Retype the records below word for word and omit any image.

Records provided Start Marker

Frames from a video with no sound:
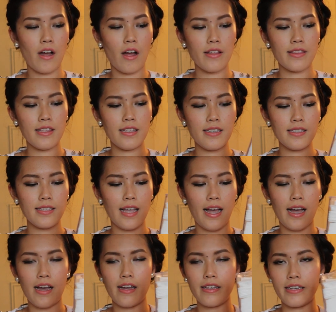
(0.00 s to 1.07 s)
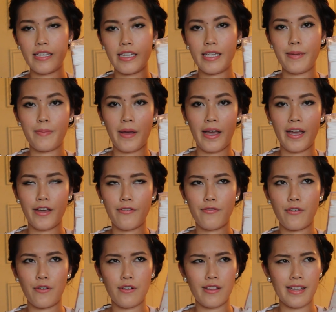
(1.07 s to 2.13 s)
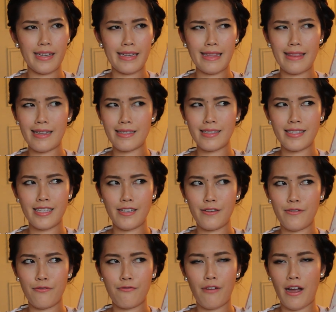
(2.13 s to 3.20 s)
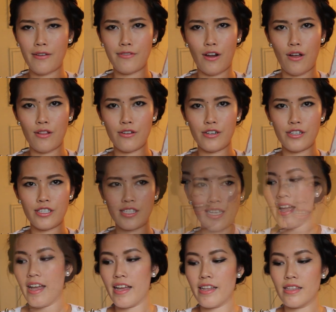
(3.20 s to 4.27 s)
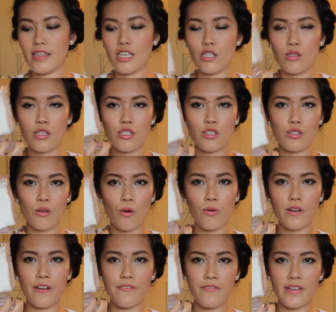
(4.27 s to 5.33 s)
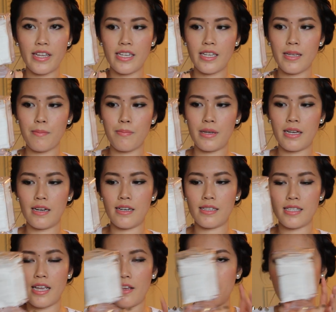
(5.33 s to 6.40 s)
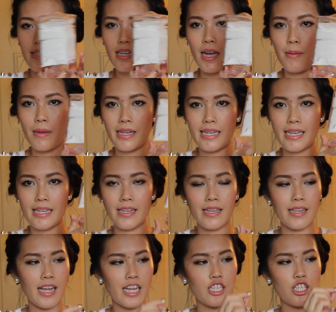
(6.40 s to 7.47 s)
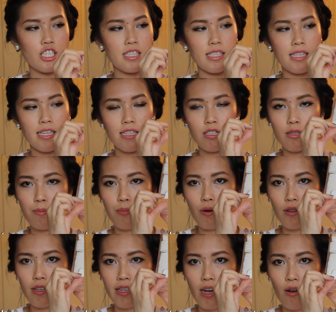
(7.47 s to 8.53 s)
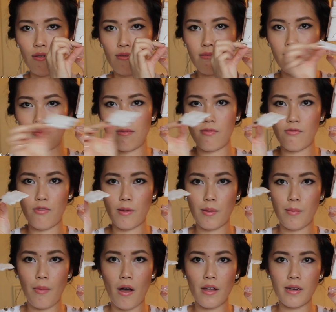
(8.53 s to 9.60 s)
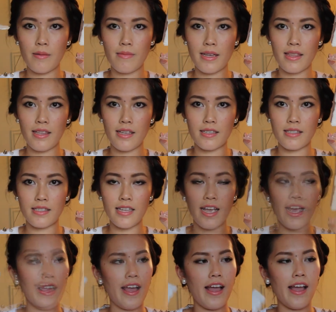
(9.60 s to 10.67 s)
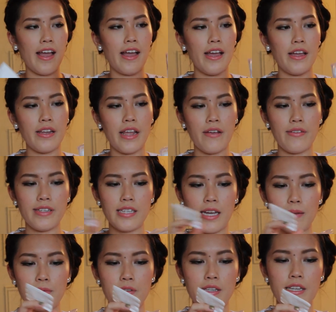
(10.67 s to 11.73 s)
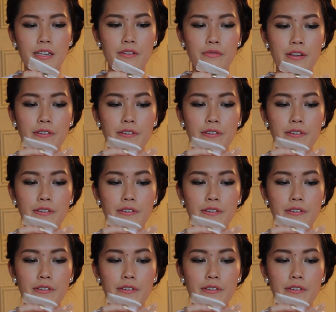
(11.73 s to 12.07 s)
Got this on eBay for like less than five dollars, and this is so convenient because anytime I need it, I just need to pull it out from the bottom like this, and every time you need to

Records provided End Marker

_Solution to this exercise_
Frames from a video with no sound:
(0.00 s to 1.07 s)
(1.07 s to 2.13 s)
(2.13 s to 3.20 s)
(3.20 s to 4.27 s)
(4.27 s to 5.33 s)
(5.33 s to 6.40 s)
(6.40 s to 7.47 s)
(7.47 s to 8.53 s)
(8.53 s to 9.60 s)
(9.60 s to 10.67 s)
(10.67 s to 11.73 s)
(11.73 s to 12.07 s)
Got this on eBay for like less than five dollars, and this is so convenient because anytime I need it, I just need to pull it out from the bottom like this, and every time you need to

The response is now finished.